I wonder; what is the convention used by OpenCV to operate rotation ? In which order ? It's perhaps only a gap between how I imagine these 3 rotations and the reality. For me, with a normal frame, Z pointing upward, first rotation is around Z (yaw), then second rotation is around X axis (pitch) and finally the third one is around the new Z" (roll). But how are the standard camera axis oriented for OpenCV ? And the world reference frame ?
The rotation matrix is independent of operation and stores the complete rotational information. When decomposing it to euler angles you choose the order of those rotations.
The camera coordinates are x is right, y is down, z is out into the world. The world coordinates are defined by the points you use solvePnP with.
Ok, interesting. Thanks. So if I use a world coordinate system as follow: East=+X, North=+Y, and up=+Z, an horizontal camera looking toward east would yield these angles (in degrees): yaw=0, pitch=270 and roll=0. Am I right?
For the moment, it seems I have to add 90° to my roll angle (as found by my function in first post). I can't figure out why. I would have tell to add this value to the pitch angle as the Z camera axis is tilted 90° from the world Z axis.
And if I want to retrieve azimuth values, I must rotate the yaw values the other way, so: azimuth=360-yaw. This seems to work and I understand why.
Hmm, nope.
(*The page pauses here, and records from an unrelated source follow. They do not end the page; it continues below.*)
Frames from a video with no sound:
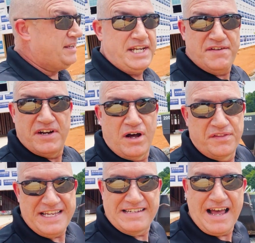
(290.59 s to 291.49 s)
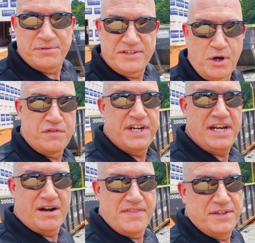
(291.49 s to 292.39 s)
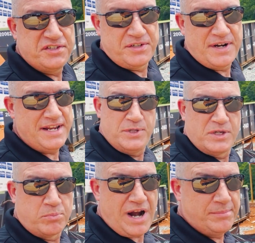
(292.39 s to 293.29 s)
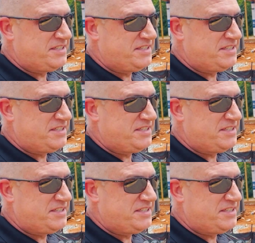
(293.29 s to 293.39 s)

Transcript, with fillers: And even all these houses over here on this street, you can probably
A camera looking east would have a yaw component of magnitude 90. Positive or negative, I'm not sure without coloring my fingers, but I can tell it's needed.
My bad; you're right, I was tired. So east=-90° (positive rotation is always given clockwise while looking in the same direction as the axis perpendicular to the plane in which the rotation takes place). Anyway, I need to retrieve azimuth after, so by changing the rotation: azimuth = 360-yaw. This is clear to me.
So it's not the main point.
I would have expected 270 or -90 for the pitch angle for an horizontal camera, and in fact it's almost already near 0°.
And I would have expected a near 0° roll angle for an untilted camera, and there, it's -90° !
I do not understand why.
Nope, I just worked it out.
The yaw 90 puts the camera x = -y, camera y = x, camera z = z
Then Roll -90 then rotates around the camera x so you get camera x = -y, camera y = -z, camera z = x, which is what you want. If you did pitch -90, you would be rotating around the y, and would get camera x = -z.
Any yaw and a pitch of -90 gives you your camera x = down, which would mean your camera is turned so the right side of the image is down.
But by definition, roll is an intrinsic rotation around y and pitch around x.
I need to figure out the intrinsic rotation order for OpenCV.
I supposed it is: yaw, then pitch, an finally roll (for a "normal" frame, Z pointing up, x to the right and y to the front). Edit: No, I'm wrong with that assumption. Roll is effectively around x and pitch around y. I just figure it out.
Ah, no. By definition, pitch is y and roll is x. Always has been. Check the link in your answer.